I am happy to say that in fact, Ted Allen's book is better than several recent efforts by Food Network faves such as Giada De Laurentiis or Dave Lieberman. I agree completely with Alton in that these are indeed the kinds of recipes the average person will like to make on Saturday or Sunday or a holiday on the grill. He opens with a few `top ten' recipes for macaroni and cheese, roast chicken, grilled steak, braised short ribs, fried chicken, and caramel brownie sundaes. His procedures for these and all his other recipes are thoughtful and not necessarily `quick' versions, but then he didn't promise us fast, he only promised simple. For example, the fried chicken recipe calls for an overnight marinade in buttermilk. This is a step used by all the best southern cookery writers I've read, so he is off to a very good start. He also recommends frying in shallow oil rather than deep oil, exactly as recommended by our mutual mentor, Herr Brown.
Allen's next chapter is on antipasto, which he mistranslates as `before the meal' (I told you this wasn't a foodie book). The recipes come almost entirely from the Italian cuisine, and I am certain Allen is betting on the fact that you don't already own a good Italian cookbook (I told you this wasn't a foodie book). The very best thing about this chapter is the recipe for four seasonal and very respectable 100% made at home pizzas. Allen seems to make no mistakes and even gets the amount of yeast right, plus good advice on adjusting the amount of yeast and instructions on kneading the dough. The pizza recipes alone are worth the price of the book.
The chapter on drinks is a bit less impressive in that he provides recipes for both old standards and `new' drinks. If the drink recipes are `new', how do we know we really want these? I would have been happier with all old standards.
The third chapter is on pasta and rice. Very nice. The fourth chapter is on grilling. This will save your buying a 500 page Steve Raichlen `bible'. The fifth chapter has a few seafood recipes, but true to the book's title, they are all, like crab cakes, high on the hit parade. The sixth chapter is on poultry and has one of the more interesting sidebar sections on how to buy chicken. This chapter ends with one duck [...] and one turkey [...]. Both items are nearly as common as chicken nowadays. The meat chapter stays true to form with recipes for meat loaf, rack of lamb, chili, and osso buco. The chili recipe is typical in that while it is a very common dish, the procedure is better than average in calling for diced rather than ground beef. A+ on that one Ted. The vegetable chapter has a very nice range of techniques, including my favorite style of veggie dish, the potato gratin. The last chapter offers extra points I always give for a general recipe book that includes breakfast dishes.
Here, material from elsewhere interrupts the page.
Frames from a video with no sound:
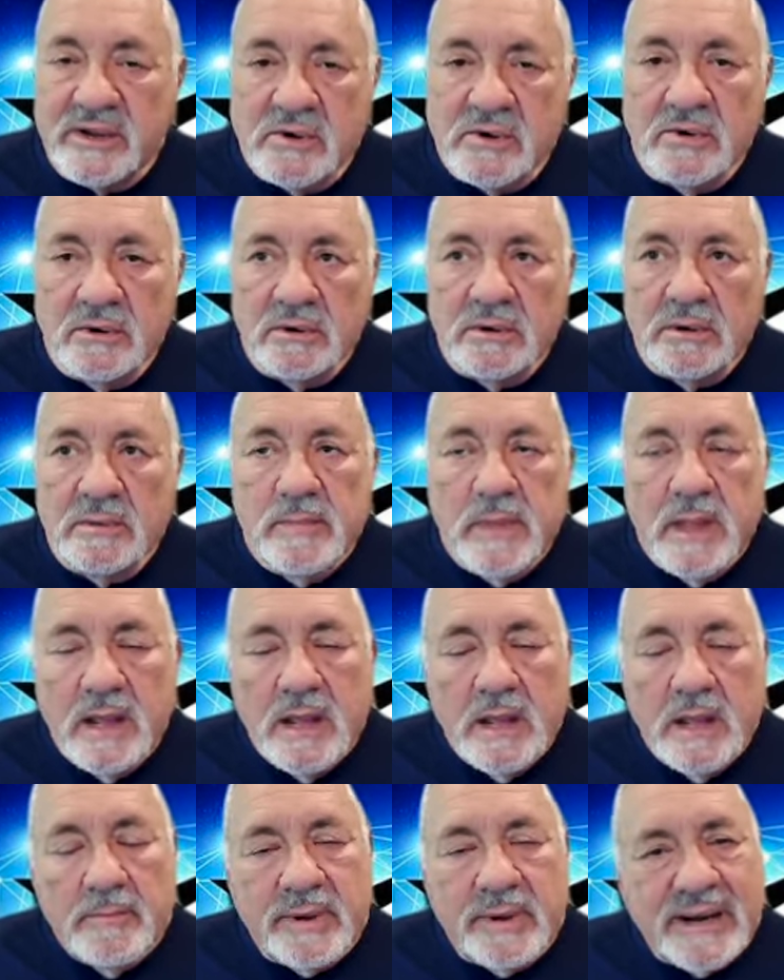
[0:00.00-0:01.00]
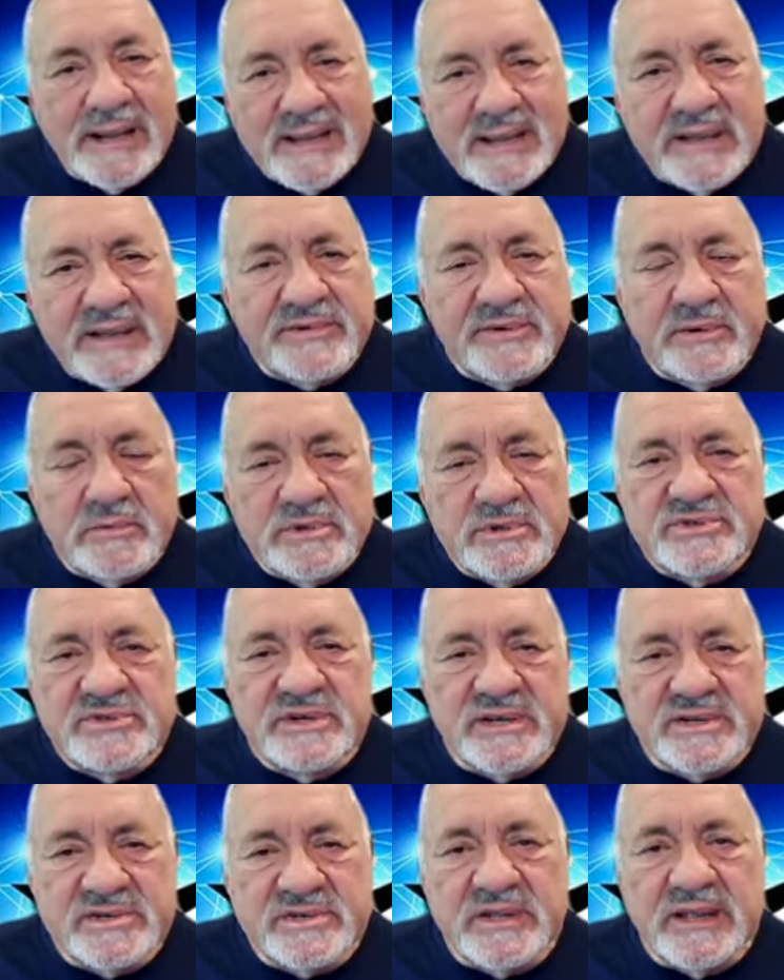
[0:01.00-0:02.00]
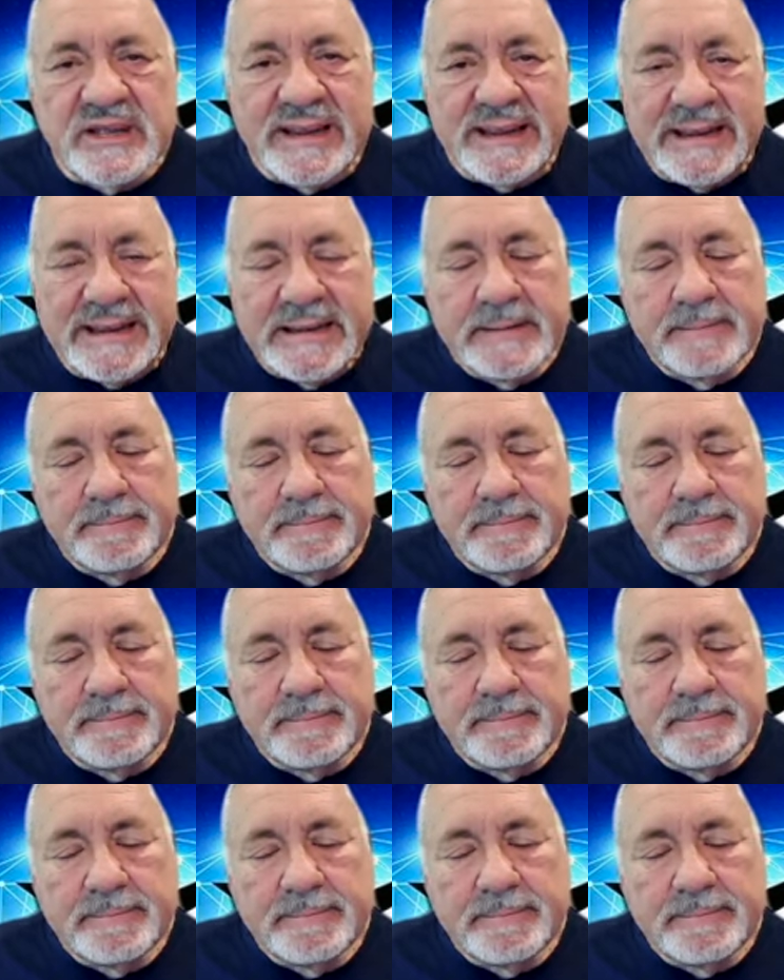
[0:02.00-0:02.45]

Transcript: cool. But I guess it was just a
These recipes are excellent, except that they simplify the omelet just a bit too much and they make us go out and buy challah for French toast, when the whole object of French toast is to use up things we already have. Tsk, Tsk.
One thing the book does share with Giada's weaker book is that we get a slew of pics of luscious Mr. Allen rather than his luscious dishes. I don't think these were aimed at the straight guys.
Overall, this is an excellent first or only cookbook for the occasional cook. The recipes are easy to understand, the sidebars are all useful, and the choice of recipes fits the book's objective. Well done, Ted.